これに対して、投資商品を販売する立場からは「なかなか顧客本位を営業現場に徹底できない。浸透には時間を要する」といった経営レベルの声も漏れ伝わってくる。しかし、問題は何も営業現場だけではない。だからこその「ファンド・ガバナンス」にほかならないし、「ファンド・ガバナンス」が機能するようなメカニズムが働く本部組織のありようが問題になっている。
この点、丸三証券が構築し長きにわたって運営してきた投信を顧客に勧めるための体制はまさに金融庁が投げ掛けた「ファンド・ガバナンス」の疑問に対する模範解答と言っていいだろう。

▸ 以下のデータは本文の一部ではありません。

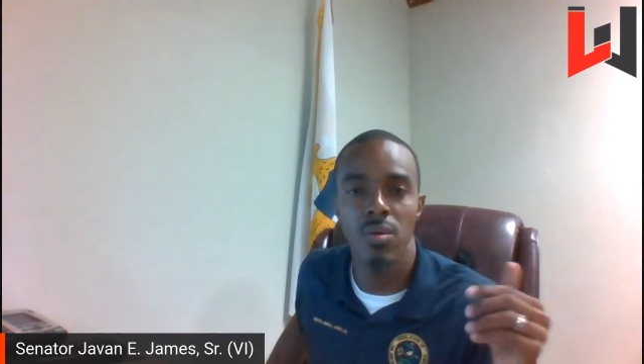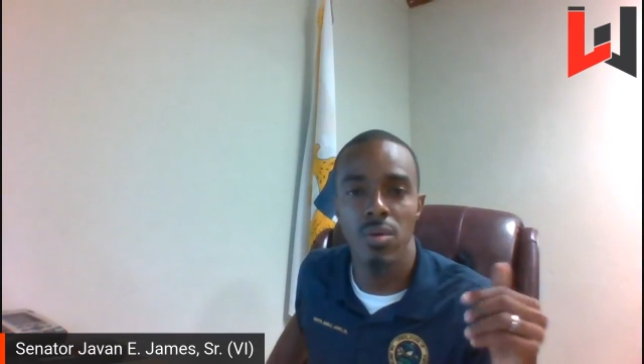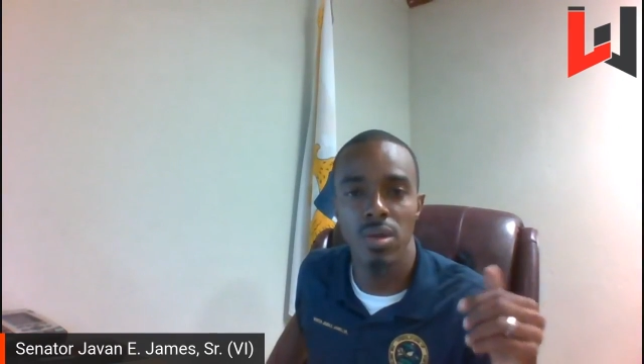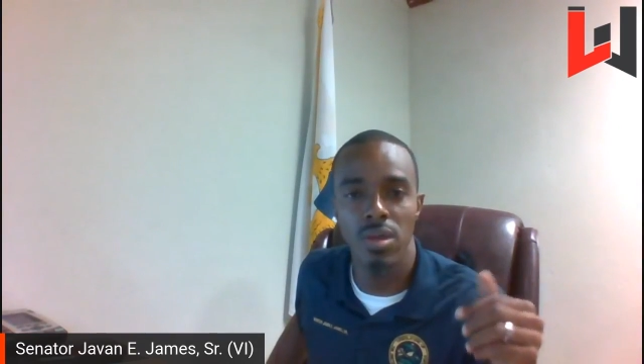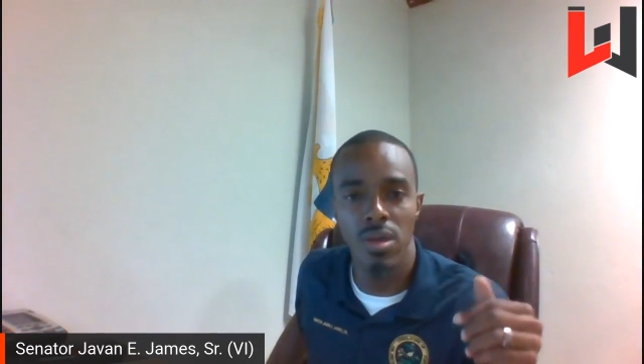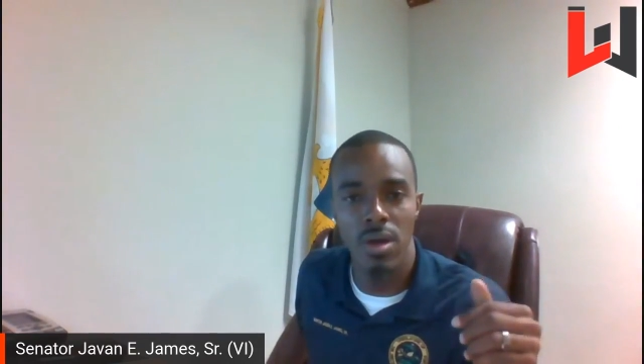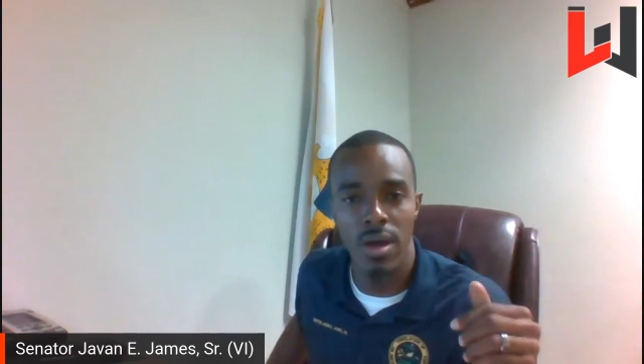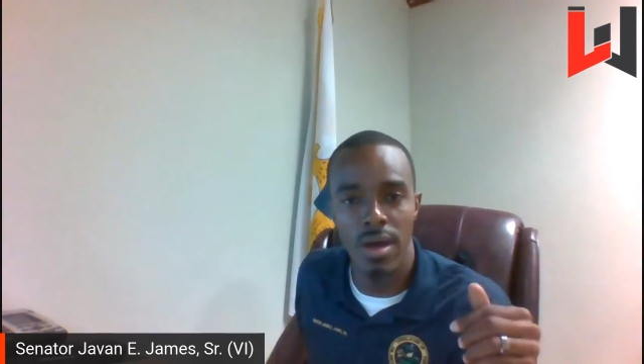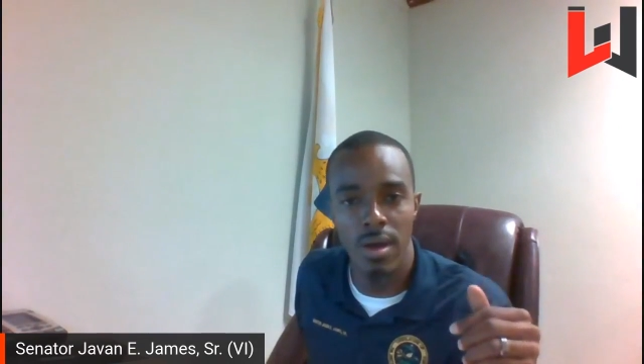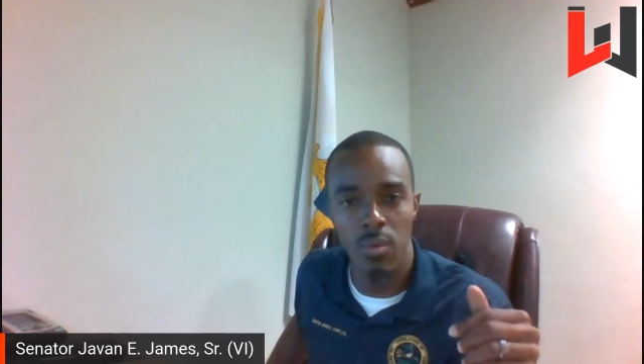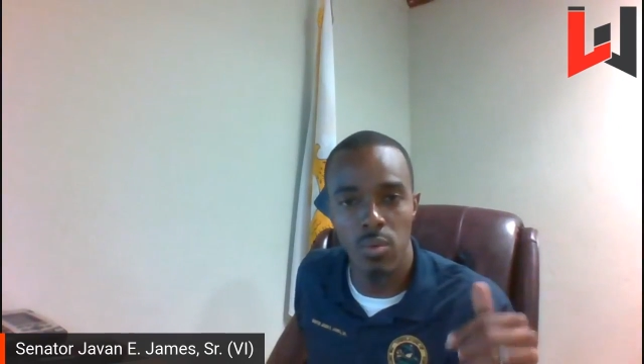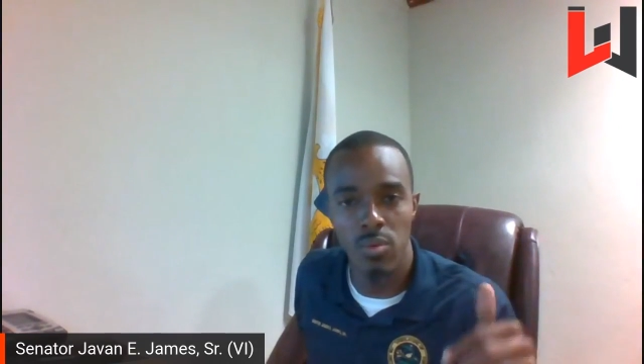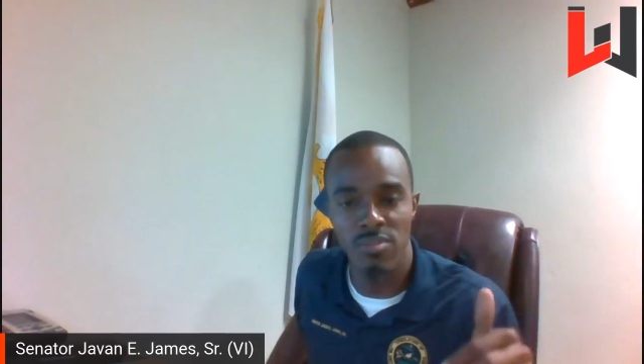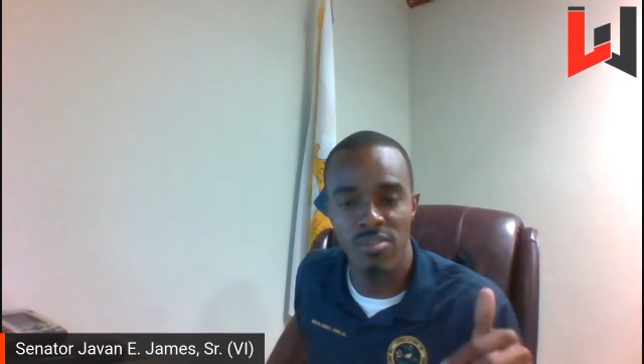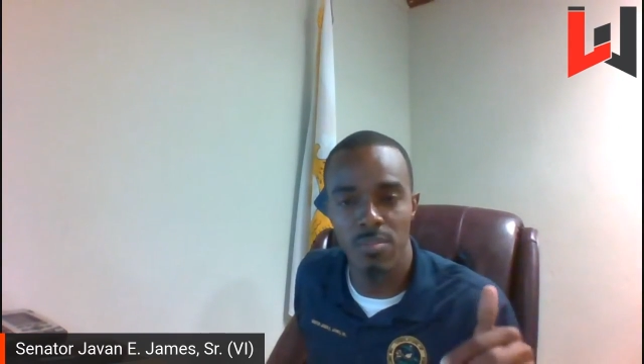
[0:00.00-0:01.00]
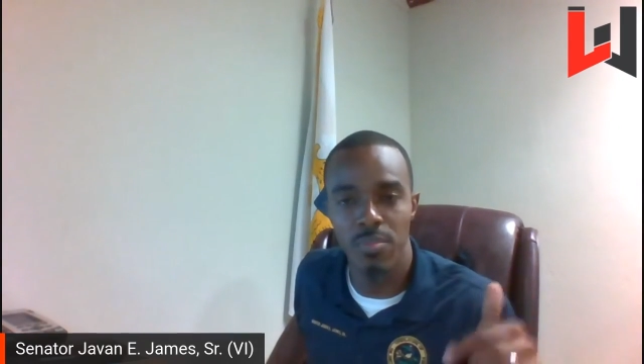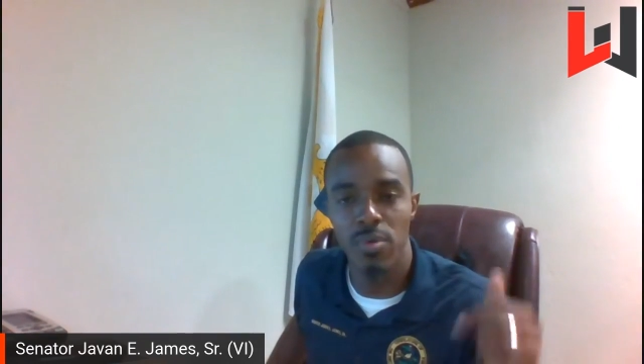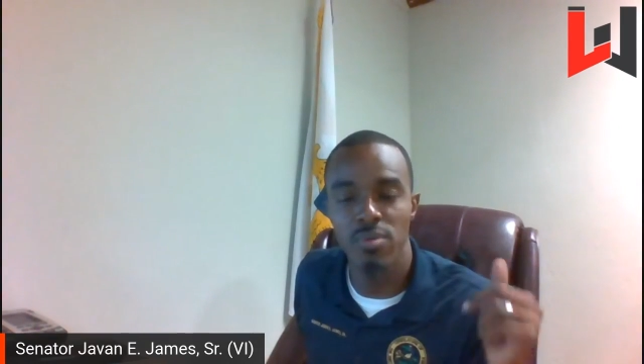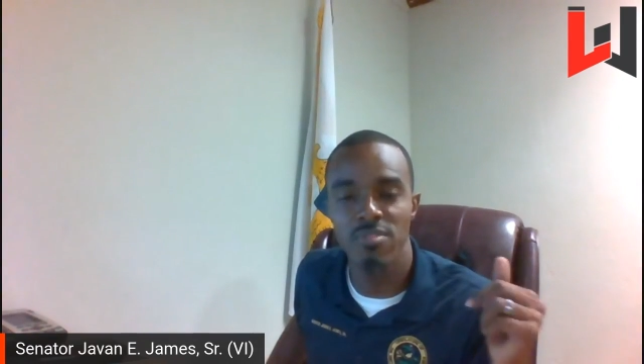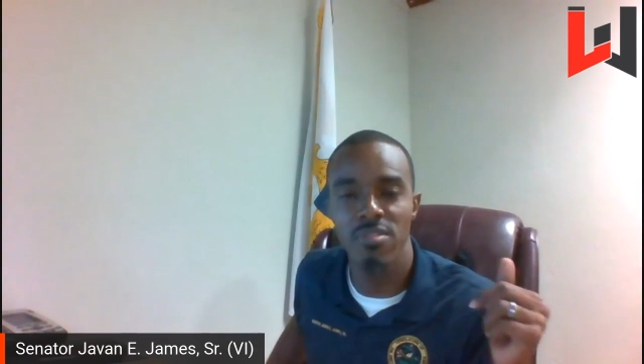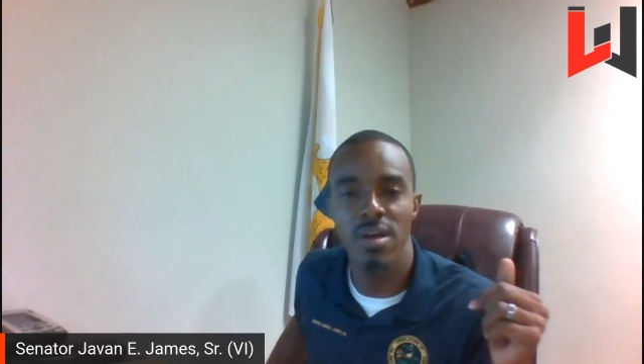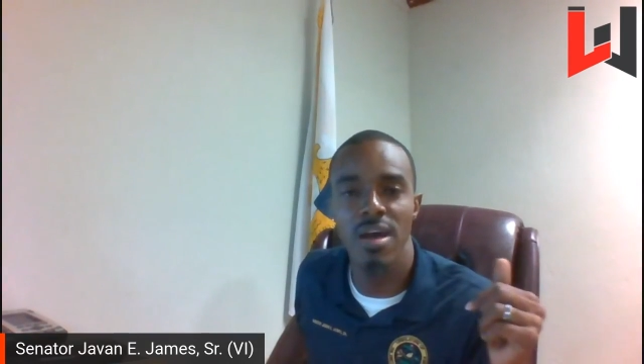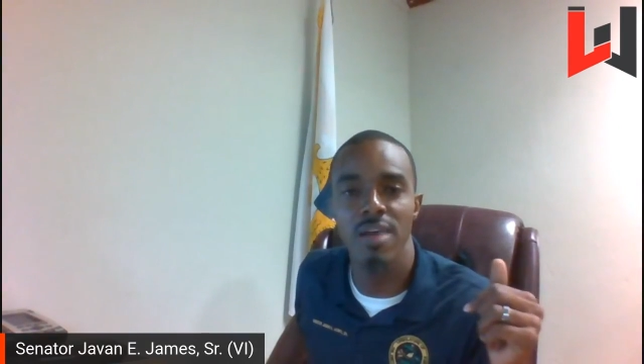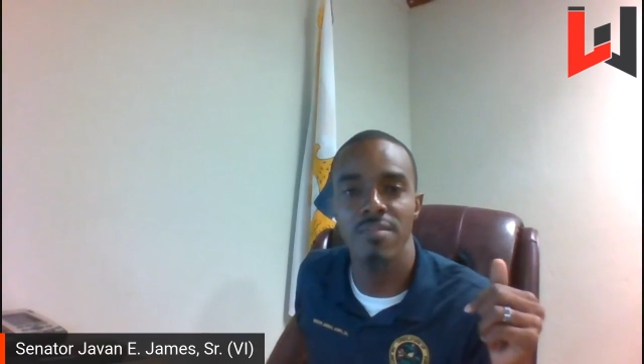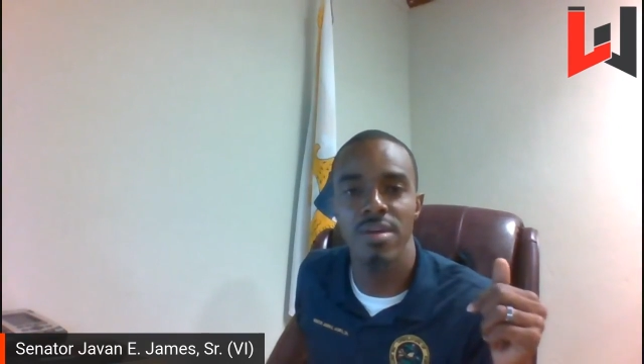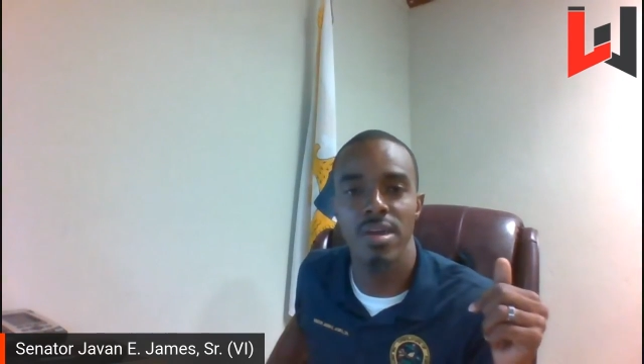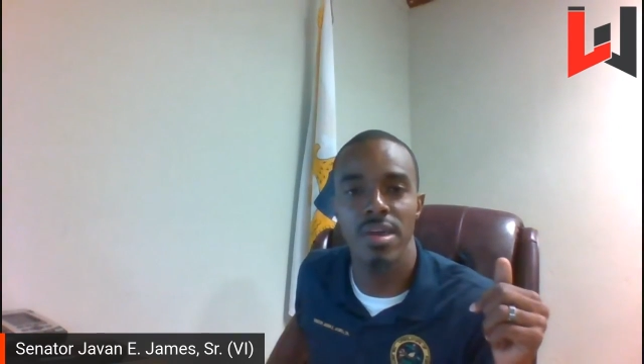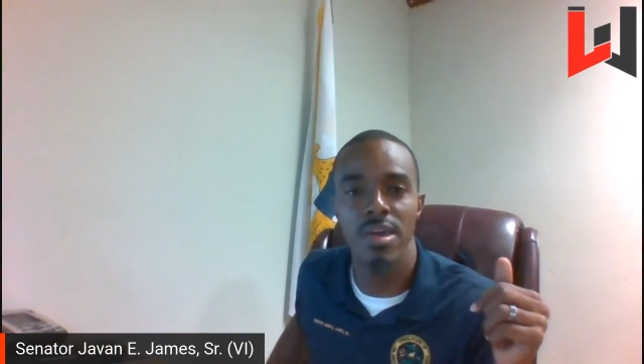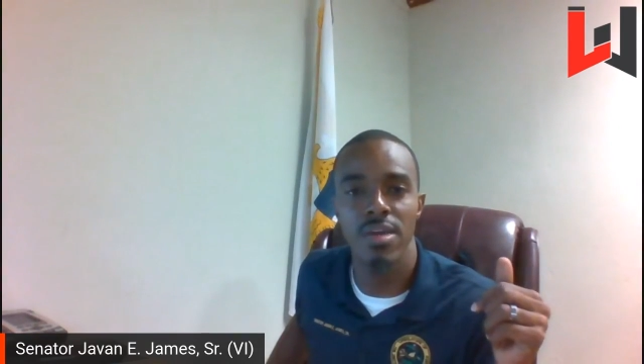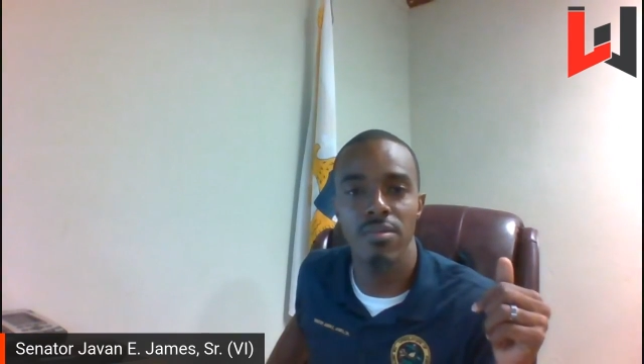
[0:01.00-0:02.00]
We were supposed to have a
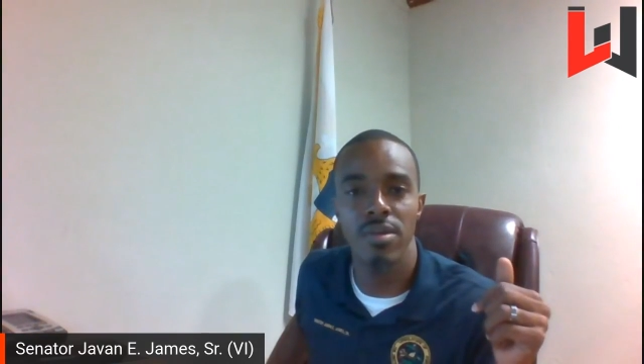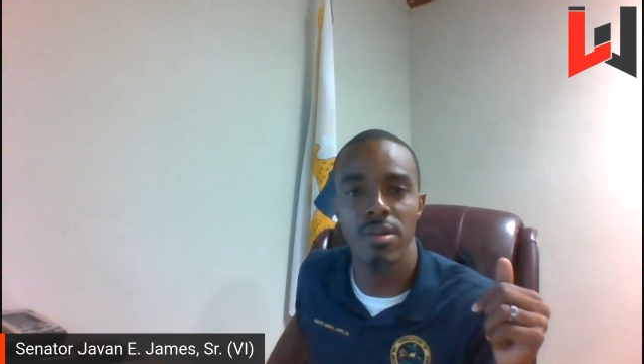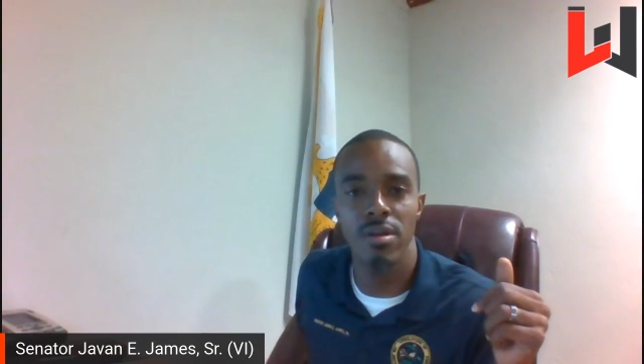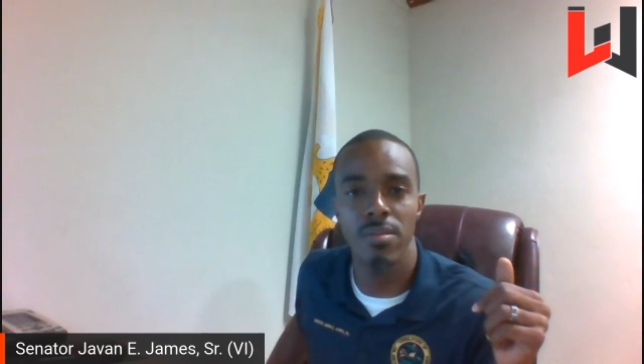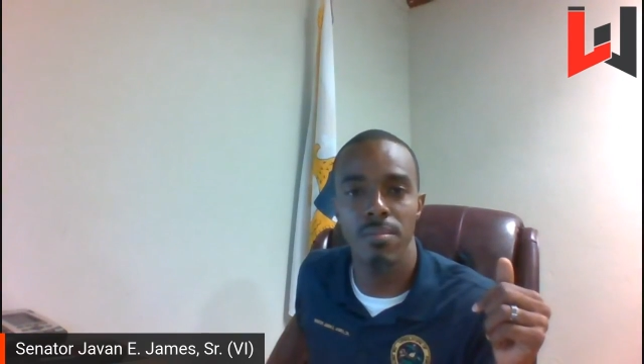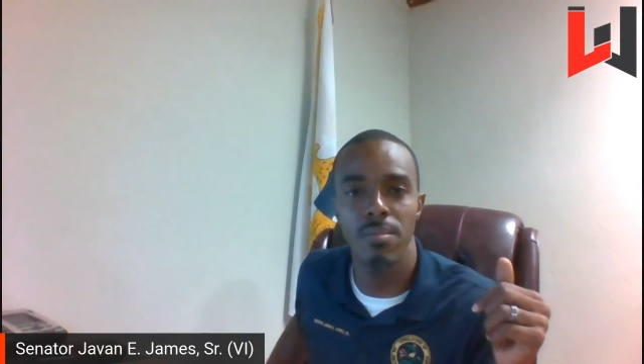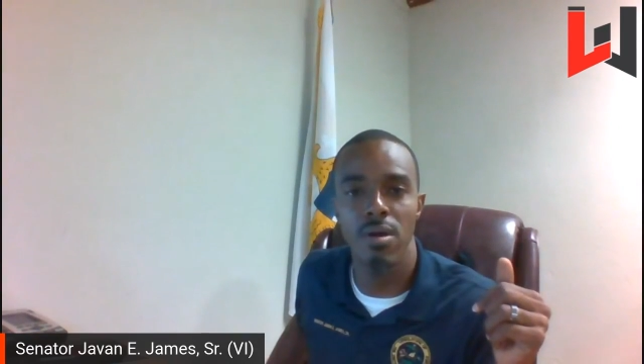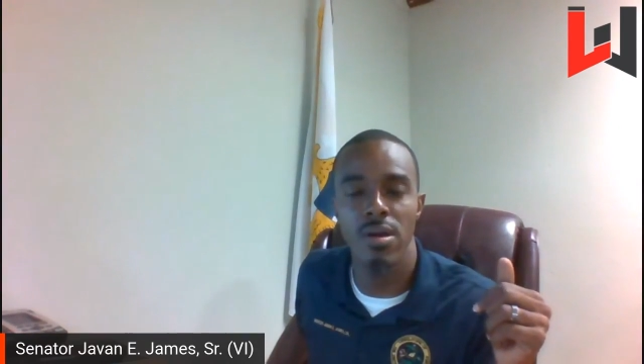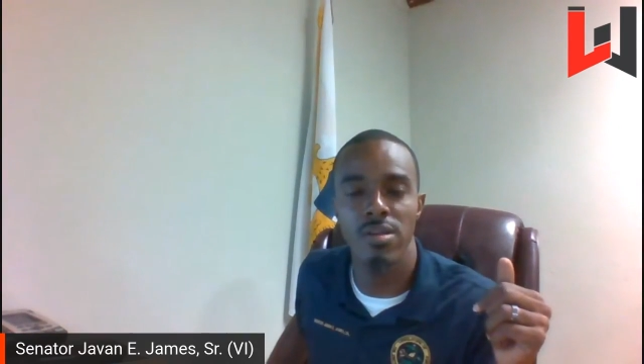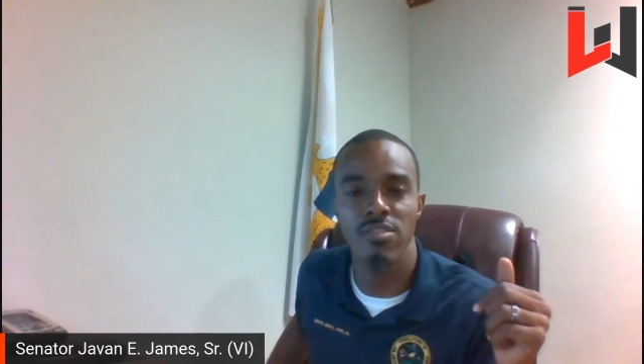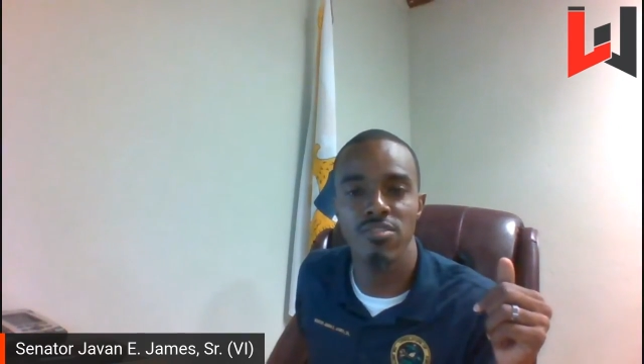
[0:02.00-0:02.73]
hearing on March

同社が設定しているKPIは、①株式投信の平均保有期間の長期化、②信託報酬の販売費・一般管理費カバー率の上昇、③資格保有者の増加、の3点である。現在①の平均保有期間は約7年(図1)であり、国内株式型投信全体の4年台を大きく上回っている。②の信託報酬(ストック)販売費・一般管理費カバー率は2024年3月末で44.5%に達した(図2)。③の資格保有は同時点でFP資格(AFP、CFP)者が全営業員の80%に広がった。
ちなみに、ストック収入による販売費・一般管理費カバー率については、いまや証券各社が経営指標として採用しているが、分子のストック収入は一律ではない。その中で分子を投信の信託報酬に限定しているのは最も狭義の位置付けだ。
丸三証券の株式投信残高は、2024年3月末には1兆329億円となった。株式市場の上昇トレンドも寄与しているだろうが、地道な戦略の成果としての初の1兆円台乗せであることは間違いない。KPIの各項目の向上はその証左である。
※記事中に記載の数字は、2024年4月末時点の情報です。
※2024年5月20日付で「ジャナス・ヘンダーソン・バランス・ファンド」が追加されました。